Sunday, May 21, 2006


On Mother’s Day this year, I am forced to work. The News doesn’t rest for the holidays of God or man. And usually the lowest people on man’s totem pole will be found working on those holidays.

My job is fairly easy: go to a flower shop early in the morning and do a story on how employees are dealing with the last second rush. When I’m done, I decide to pick up some flowers to take home with me after work. Because this Mother’s Day is a pretty big deal, I go whole hog, one dozen red roses in an arty vase.

I tell the store owner about the twins and he goes into the back room and gets out two little teddy bears and places them in the arrangement. Normally, I’m not much for putting stuffed animals into flower arrangements, but these two bears are really cute and they actually look good with the roses. Also, the bears are really for our two (pretend, for now) boys, so it’s not like I’m giving my wife stuffed animals for Mother’s Day.

The owner tells me that the bears, due to the M&Ms tie in and something else that I don’t remember, are destined to become collector’s items. “Put them up on the wall, and they’re going to be worth something one day.” In my mind, I already know that our kids will drool on and ultimately ruin these little bears.

I take the arrangement home after work and get the kind of reception that makes me realize I need to buy flowers more often.

Later I’m watching the British House of Commons on C-SPAN, a Sunday night nerd ritual of mine. Julie is in her office looking at baby things on the internet. The bears are now sitting on the coffee table. Looks like someone was just playing with them.

And for a brief moment, it all becomes real to me. They don’t have names, but they’re already leaving their toys in the living room. I don’t quite know what to make of it. Looking at these two bears in M&Ms outfits, I’m at once moved and terrified. Part of me wants to pick the stuffed animals up and shove them in the faces of two little boys. Perhaps the silly outfits would make them laugh. Perhaps the soft fir would comfort or soothe them. Perhaps they would simply be baffled as to why that big, dopey guy with the floppy hair is shoving this object in their faces.

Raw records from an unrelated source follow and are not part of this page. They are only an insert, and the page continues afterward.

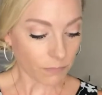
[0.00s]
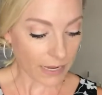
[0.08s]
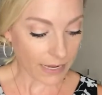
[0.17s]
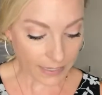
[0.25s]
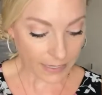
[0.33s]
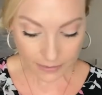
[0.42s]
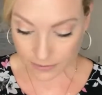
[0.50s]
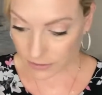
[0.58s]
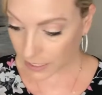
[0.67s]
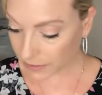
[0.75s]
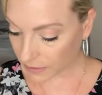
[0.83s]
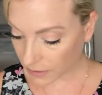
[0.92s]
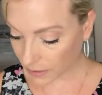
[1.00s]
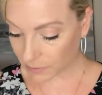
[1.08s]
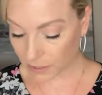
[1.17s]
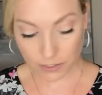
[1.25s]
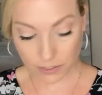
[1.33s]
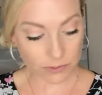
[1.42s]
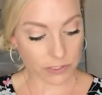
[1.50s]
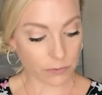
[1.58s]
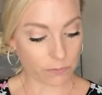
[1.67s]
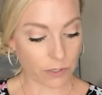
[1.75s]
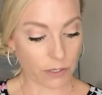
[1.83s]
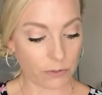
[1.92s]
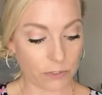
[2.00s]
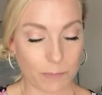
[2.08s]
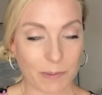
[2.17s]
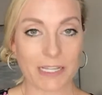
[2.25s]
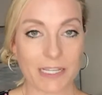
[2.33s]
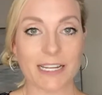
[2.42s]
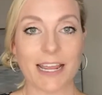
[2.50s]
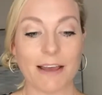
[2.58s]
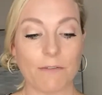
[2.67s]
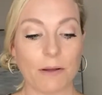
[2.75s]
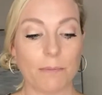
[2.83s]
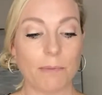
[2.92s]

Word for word: and I think I'm going to use the rose because I have a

Of course, another part of me simply wants to retreat into a fantasy world where my adolescence is further extended and the next big life event is some fabulous trip to Turkey or New Zealand.

But there’s no getting around it, the kids are coming. Their stuff is already invading our house. Just yesterday I had to take my stuff out of the room I’d been using as my office. Now there are two cribs in the room. People have been mailing us little outfits and the occasional stuffed animal.

Even I have added to the clutter by getting this really cool Gorillaz print to hang in their room. It’s part of my ongoing strategy of buying cool things I really want under the guise of “it’s for the babies.” (I also employed this tactic to get an awesome Japanese stuffed pig!)

So I guess there really is no denying it. These kids are coming. Soon. Guess we should start thinking up names.


At 3:27 pm, Blogger thirdworstpoetinthegalaxy said...

Call me crazy -- or just plain self-centered -- but I think "Third Worst Poet" would be a great name!

At 11:19 am, Blogger pat said...

I really had no idea that our house was going to become kiddyville x 40. I mean, I know that babies need stuff...but man. It's borderline insane how much stuff these little beings can acrue.

Now I find myself tripping over all kinds of toys that make noise and gigantic strollers that are taking over my precious garage.

And twins. TWINS!!! I can only imagine.